The veterinary school setting provides the perfect backdrop for the story's themes, creating a space where the boundaries between human and animal, healing and harm, science and instinct become increasingly blurred. The clinical environment makes the students' behavior feel simultaneously more civilized and more barbaric, suggesting that education can be another form of consumption.
Ducournau's direction shows remarkable confidence throughout, never apologizing for the film's extreme content or rushing toward easy resolutions. She treats every moment, no matter how outrageous, with complete seriousness, trusting her cast and crew to commit fully to the reality she's creating. This approach makes even the film's most supernatural elements feel grounded in recognizable human emotion.
The film's production design creates a world that feels both institutional and intimate, where dormitory rooms become sites of transformation and lecture halls become theaters of revelation. The costumes and makeup work track Justine's evolution through subtle changes in appearance and bearing, showing how internal transformation manifests in external presentation.
Raw's final act, with its revelations about family history and inherited appetites, provides one of contemporary horror's most emotionally complex conclusions. The film doesn't offer easy answers about whether Justine's transformation represents liberation or destruction; instead, it suggests that true self-discovery often requires accepting aspects of identity that society deems unacceptable.
The film's themes of female appetite, bodily autonomy, and the violence inherent in coming of age feel urgently contemporary while drawing on horror's deepest traditions. Ducournau has created a work that functions as both visceral horror experience and sophisticated meditation on what it means to be a young woman discovering her own power in a world that fears female hunger in all its forms.

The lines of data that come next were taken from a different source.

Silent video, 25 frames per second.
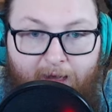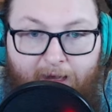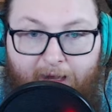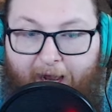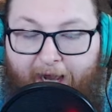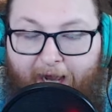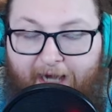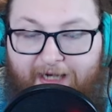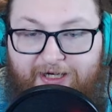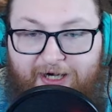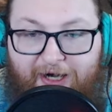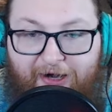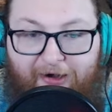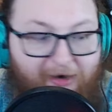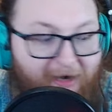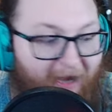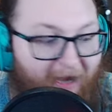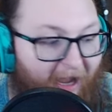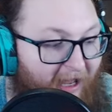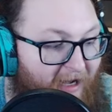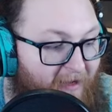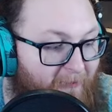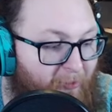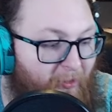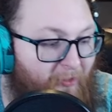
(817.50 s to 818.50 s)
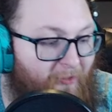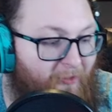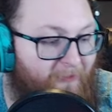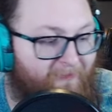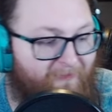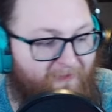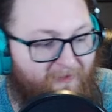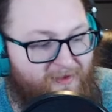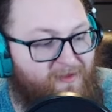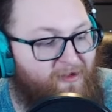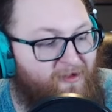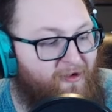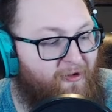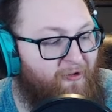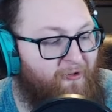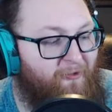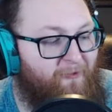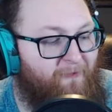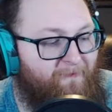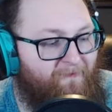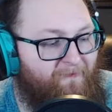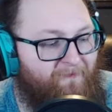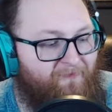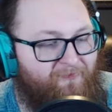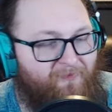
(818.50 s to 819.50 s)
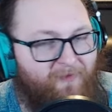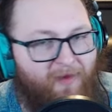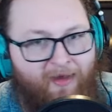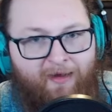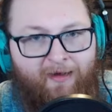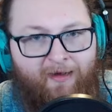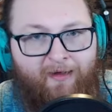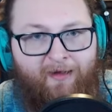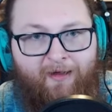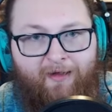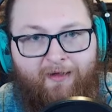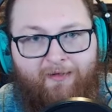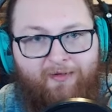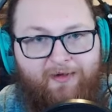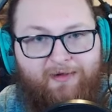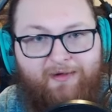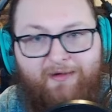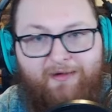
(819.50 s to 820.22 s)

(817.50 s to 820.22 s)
Ancient Gear Catapult. So, this is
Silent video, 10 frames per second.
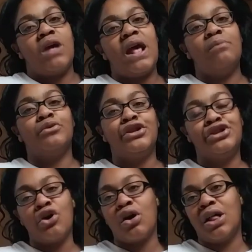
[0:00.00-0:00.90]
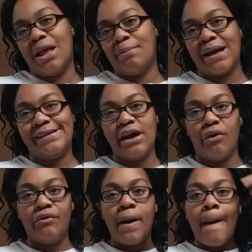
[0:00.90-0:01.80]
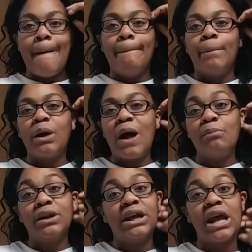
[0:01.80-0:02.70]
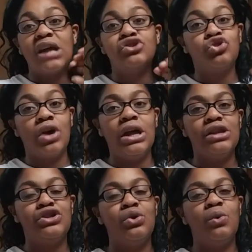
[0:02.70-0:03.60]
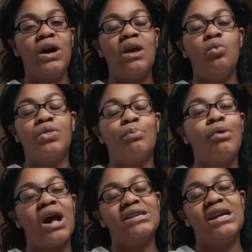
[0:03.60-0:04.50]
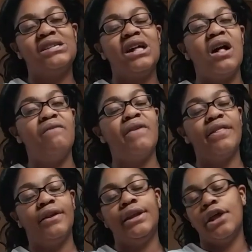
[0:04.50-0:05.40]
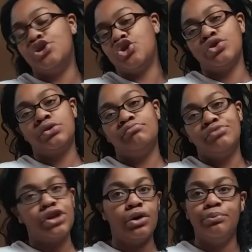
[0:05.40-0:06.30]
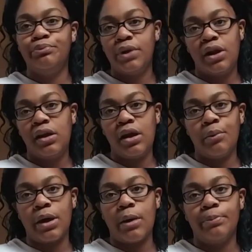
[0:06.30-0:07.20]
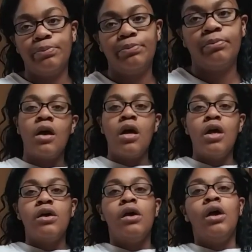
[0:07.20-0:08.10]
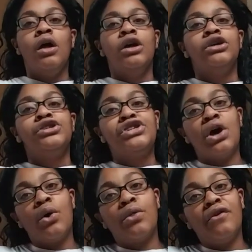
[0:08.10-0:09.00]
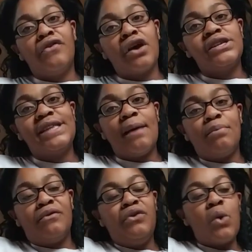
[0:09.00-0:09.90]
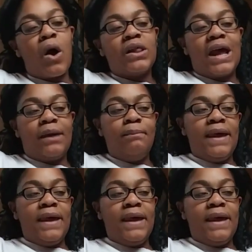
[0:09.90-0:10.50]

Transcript: able to talk like myself. But I'm going to get straight into it with the process of the dentures. So, here we go. So, the first step, if you are like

The technical execution is flawless throughout, with practical effects that feel both convincing and beautiful in their grotesqueness. The makeup and prosthetics work serves the story rather than dominating it, creating visceral moments that feel emotionally authentic rather than simply shocking.

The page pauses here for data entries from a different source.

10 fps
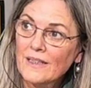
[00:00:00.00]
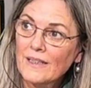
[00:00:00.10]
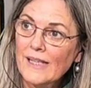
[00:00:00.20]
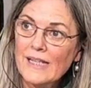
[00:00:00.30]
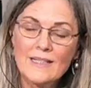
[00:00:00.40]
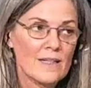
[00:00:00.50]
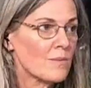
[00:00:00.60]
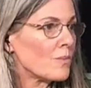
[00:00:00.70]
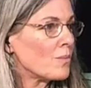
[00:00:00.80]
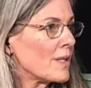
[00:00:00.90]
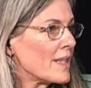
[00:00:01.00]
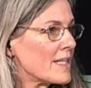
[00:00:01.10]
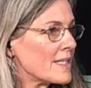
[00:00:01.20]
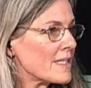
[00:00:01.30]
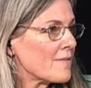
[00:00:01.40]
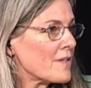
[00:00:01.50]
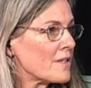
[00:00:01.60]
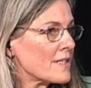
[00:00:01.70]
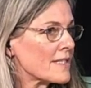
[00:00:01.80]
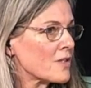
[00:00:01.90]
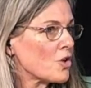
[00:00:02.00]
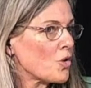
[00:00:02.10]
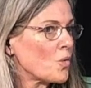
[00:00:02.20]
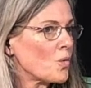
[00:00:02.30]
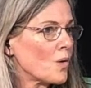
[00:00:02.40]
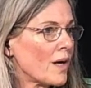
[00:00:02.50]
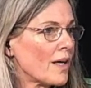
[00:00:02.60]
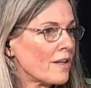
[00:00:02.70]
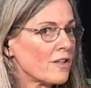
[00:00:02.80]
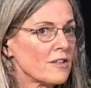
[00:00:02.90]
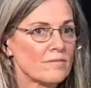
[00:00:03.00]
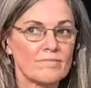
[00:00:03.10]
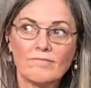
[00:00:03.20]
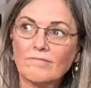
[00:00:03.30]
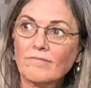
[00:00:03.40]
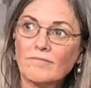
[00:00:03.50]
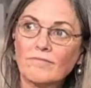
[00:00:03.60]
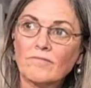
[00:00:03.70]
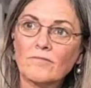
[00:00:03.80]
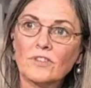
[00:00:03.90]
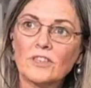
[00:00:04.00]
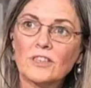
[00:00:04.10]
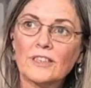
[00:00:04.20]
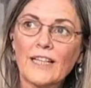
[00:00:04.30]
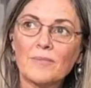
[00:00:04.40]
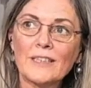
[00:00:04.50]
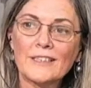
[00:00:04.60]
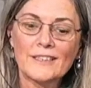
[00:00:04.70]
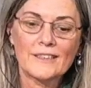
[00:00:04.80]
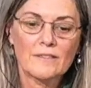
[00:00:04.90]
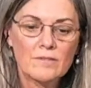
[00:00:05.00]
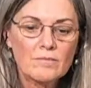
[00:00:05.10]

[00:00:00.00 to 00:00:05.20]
yes, and with this, if there is no other statement,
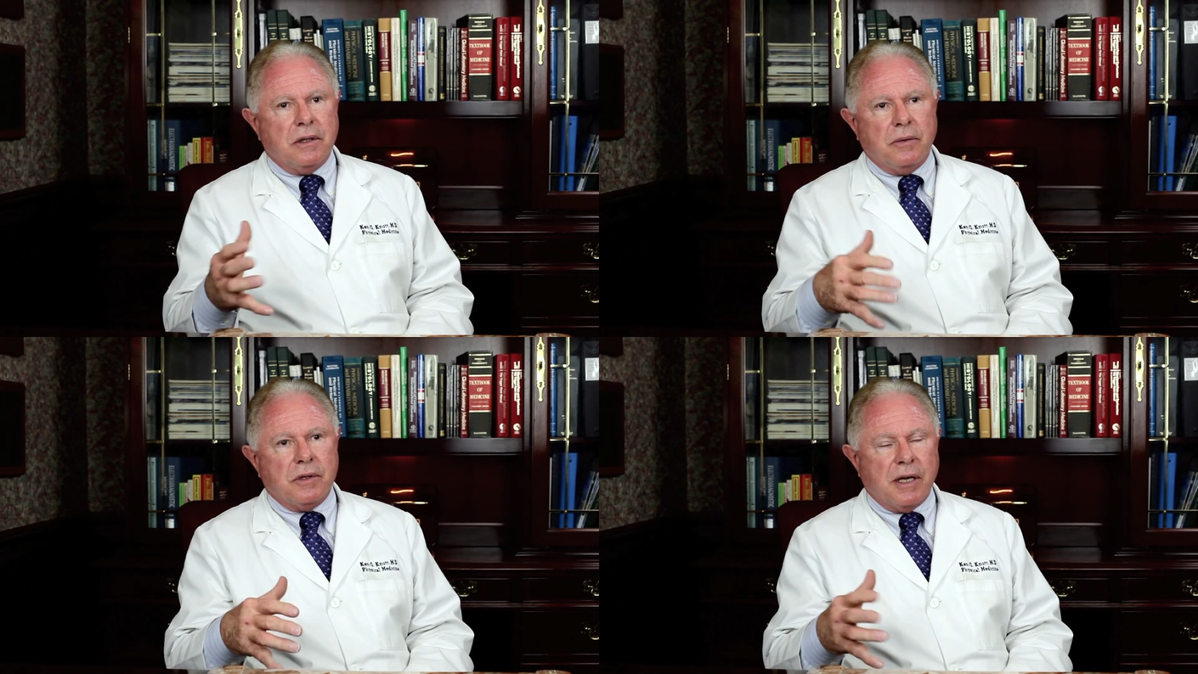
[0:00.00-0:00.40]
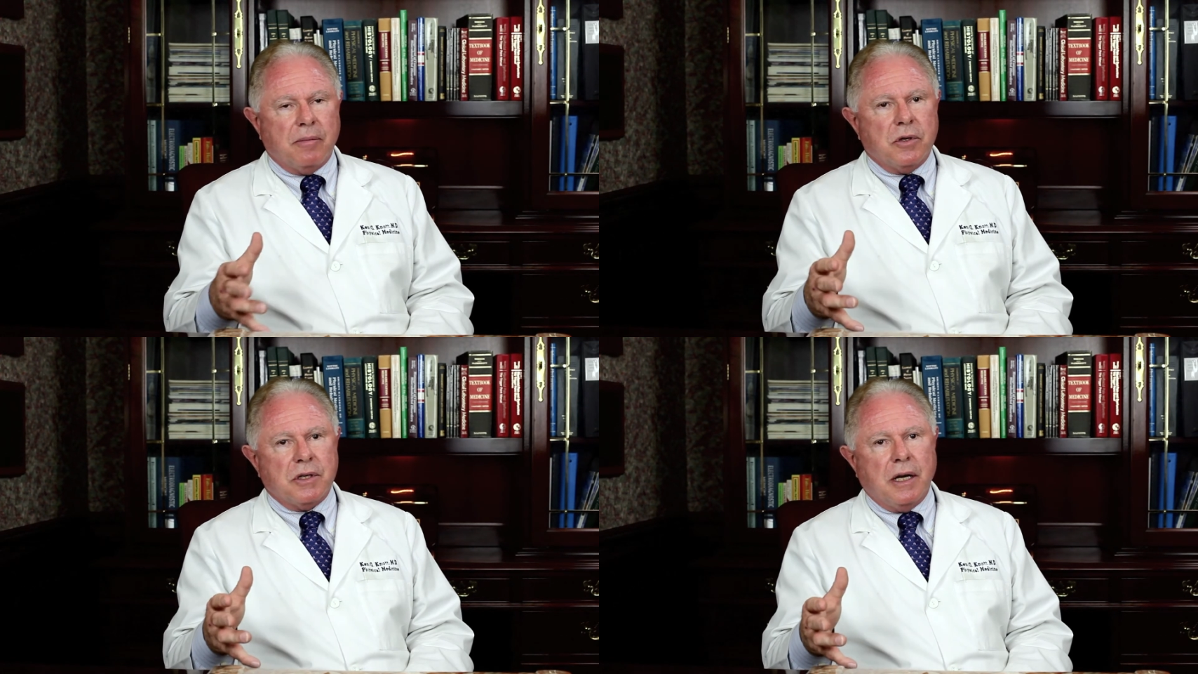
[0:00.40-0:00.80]
the
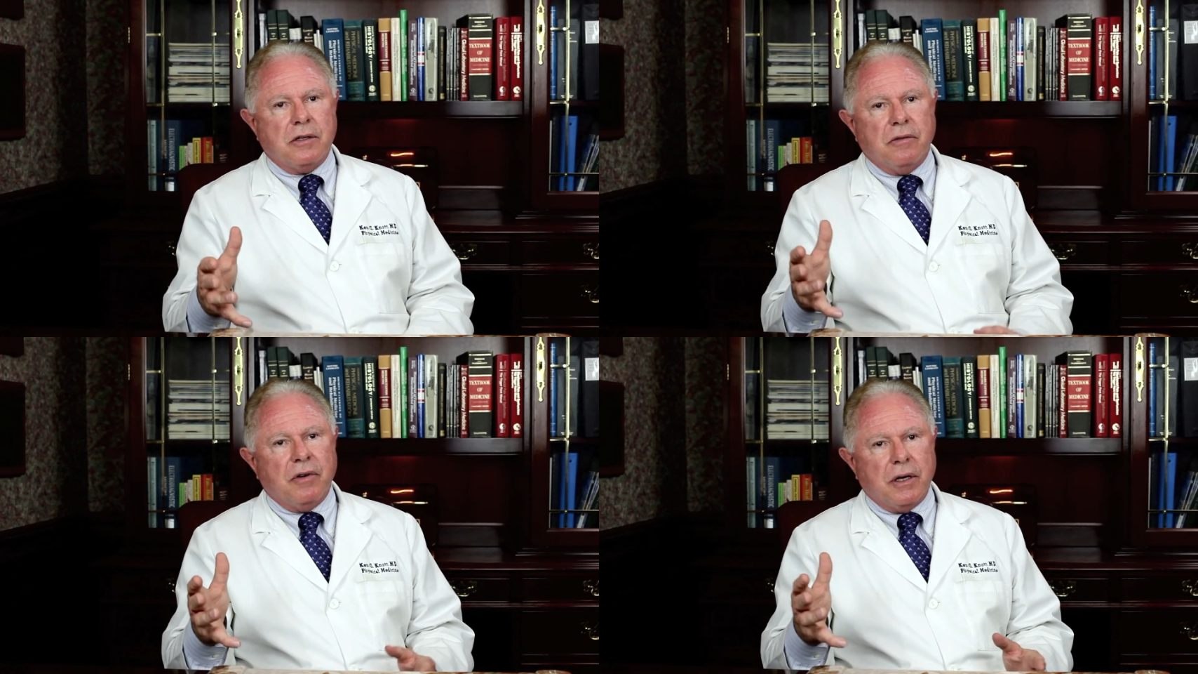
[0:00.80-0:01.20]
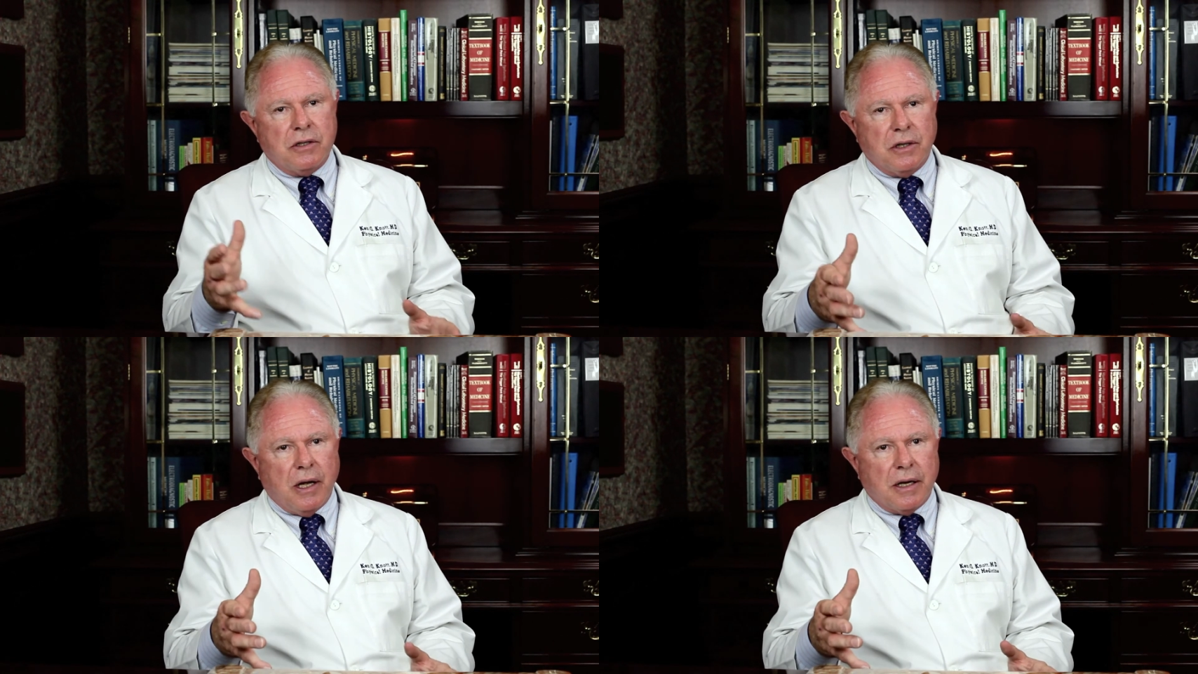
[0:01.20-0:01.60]
receptor sites are very
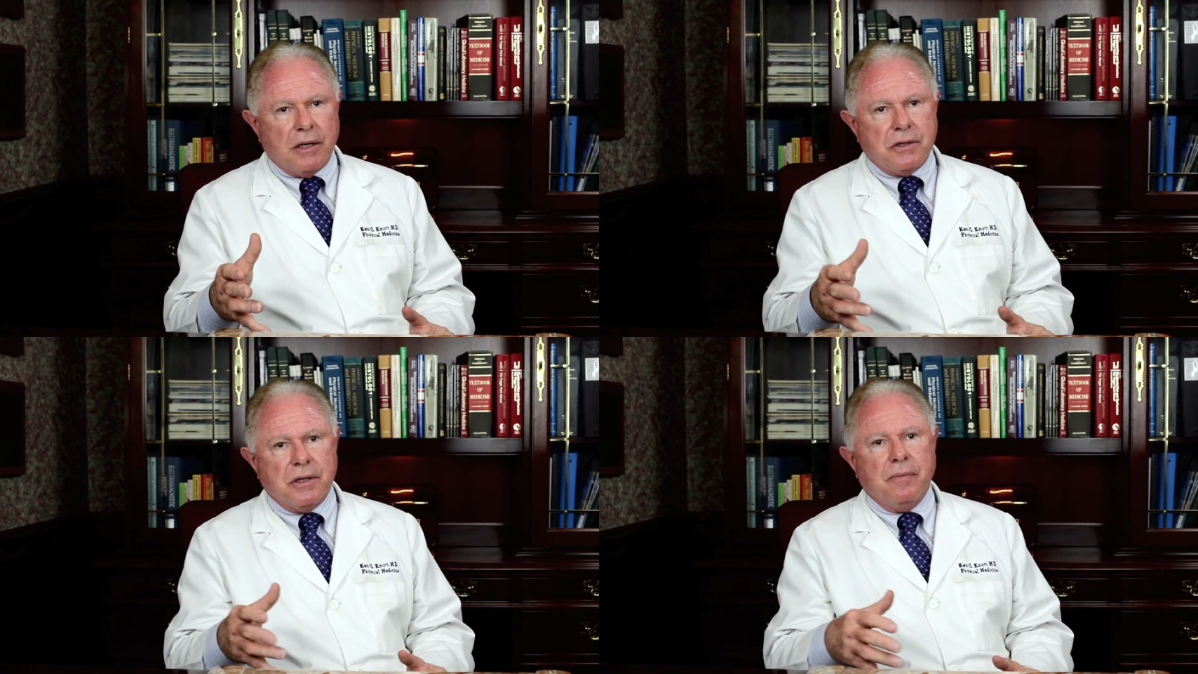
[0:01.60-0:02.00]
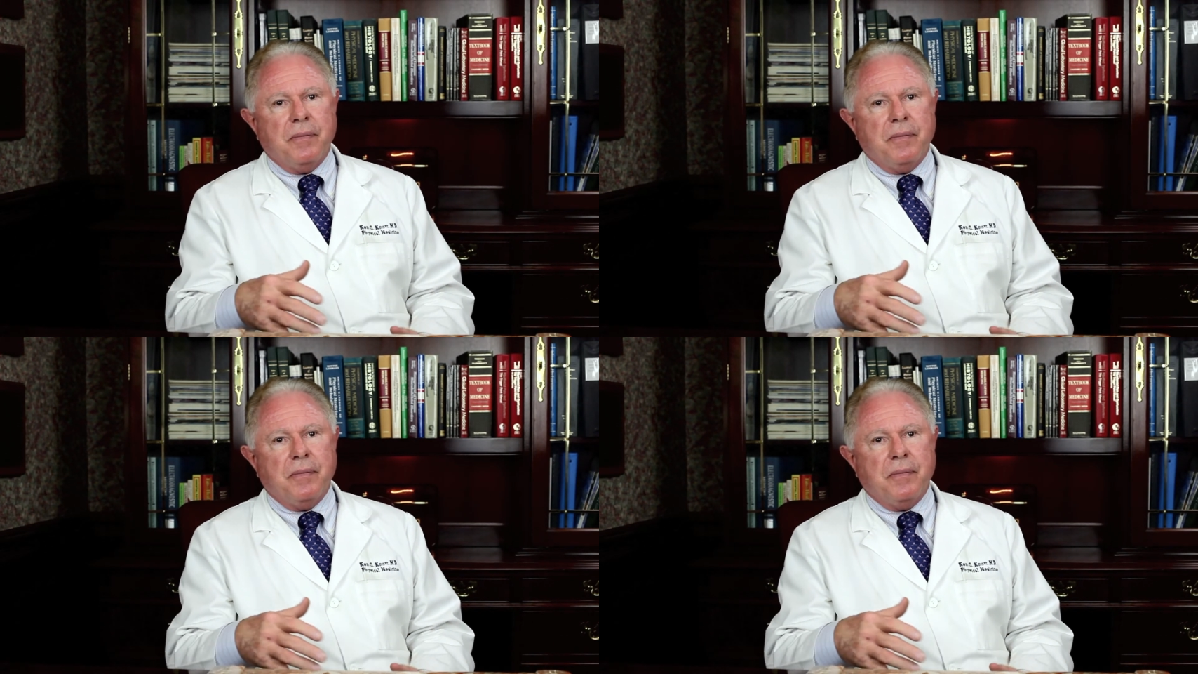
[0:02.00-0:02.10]
sluggish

Raw's influence on subsequent horror cinema is already apparent, but its true achievement lies in its demonstration of the genre's capacity for genuine psychological insight and emotional complexity. Ducournau has created a film that doesn't simply disturb—it illuminates, using horror's unique capacity to literalize internal states to explore aspects of human experience that more conventional drama couldn't approach.

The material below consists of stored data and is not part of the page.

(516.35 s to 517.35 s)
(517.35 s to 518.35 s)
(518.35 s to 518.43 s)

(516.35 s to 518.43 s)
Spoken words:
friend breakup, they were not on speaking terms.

This is body horror as profound character study, a film that understands that the most effective transformation sequences are always metaphors for psychological change. Raw stands as proof that horror cinema at its best can be genuinely transformative, creating experiences that alter how we think about identity, desire, and the prices we pay for becoming who we're meant to be. In a genre too often content with surface-level shocks, Ducournau has created something that burrows deep into the psyche and feeds on our most complex fears and desires about what it means to be human.